I don't really want to get into a long winded argument about this today. I don't have the energy for it.
But I'll respond to this one post and then we'll just have to agree to disagree.
a couple things here. I don't know that we can just make up numbers because the whole point of analytics is the numbers being based on actual data. So this is just a made up situation that idk if it is even accurate thing that would occur. I doubt analytics would tell you to do something that increases your likelihood of success by 1% if you are successful while decreasing your likelihood of success by 10% if you fail. That just doesn't seem like a very analytical conclusion to make.
That's not a counter to analytics when the whole point of analytics is that it takes into account all the possible scenarios. At least the good models do for the most part. Analytics DO consider what happens in worst case scenario. That's frankly the part of what Saban said that makes no sense. It considers what happens if you don't convert.
Also what we are talking about here largely is going for it on 4th down. Which is one of the better modelling we have. Pass vs run is way more up in the air but FWIW analytics tends to tell you to run more in the redzone. Again, Analytics DOES consider things like interceptions.
Sure the model can't know everything. But can a coach know everything? Of course not. Saying a model can't be perfect doesn't really mean much when the alternative is a human decision based on what? gut? Can gut know everything? Or maybe you'll say experience but the overall point still stands.
few things here. 1. Good models consider the teams playing not just generic teams. and also this is why i think its overall probably more effective in the NFL because there is more parody and things are more equal. Idk what data specific people are looking at. 2. The whole point is to win a game not lose a close game. sometimes taking risks mean it might not work out and you might lose by more. But who really cares? the point is to win. This is an extreme example to make a point but if you're down 7 with 1:00 left and you're at the 20 and its 4th down. You could kick a field goal and make the game closer but you're not going to win. Or you could go for it and yes the loss would be a bigger loss but kicking a field goal for a closer win isn't really the point.

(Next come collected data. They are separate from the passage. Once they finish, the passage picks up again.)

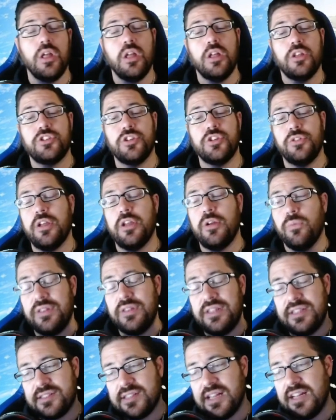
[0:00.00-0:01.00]
So then when
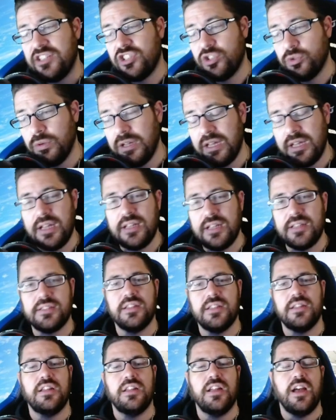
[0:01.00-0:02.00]
this guy swings,
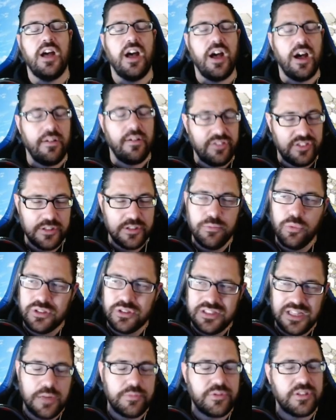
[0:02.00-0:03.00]
obviously more
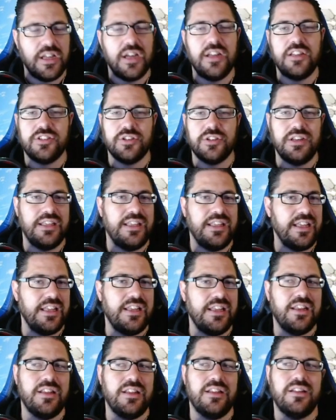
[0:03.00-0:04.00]
times than not he's going to hit,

By this logic how could you every call any play with Milroe as your QB? You don't know if you'll get good or bad Milroe then might as well never call a passing play? This doesn't make sense to me.
Agreed no model will ever be perfect but if perfect is what we are aiming for we just shouldn't use any information ever. Because no information is ever perfect. The human brain for example is known to be emotional and make decisions based on emotion in high pressure situations. That is why people often recommend having a financial advisor to manage your money. Individual investors often act emotionally and buy when the market it high and sell when the market is low. Which is obviously not a recipe for success.
Ultimately analytics are a tool to be used to HELP make decisions. I don't think anyone should go 100% with what a model says all the time. But I do think it can be an incredible useful tool. Does that mean sometimes you will lose a game by more points? almost definitely. But it also means that if used well I think they will help decrease the margin for error during other parts of the game.
There is also this weird assumption that kicking a field goal or punting has no risk but that's simply not true. If you punt of kick you are giving the other team the ball and with that there is a chance you don't see the ball again for example.
Anyway even Saban in that interview uses some analytics by asking how many points a turnover is worth in a game. I think he says 3.5 or something. Where does that number come from i wonder...
TLDR: No models aren't perfect, Yes sometimes things aren't going to go your way and you might even lose by more points than you would have. But a good model used correctly by a good coach will HELP you make the best decisions you can.
My ultimate point is that Saban is wrong in this interview. The models do consider what happens if you don't convert. That's not something it ignores.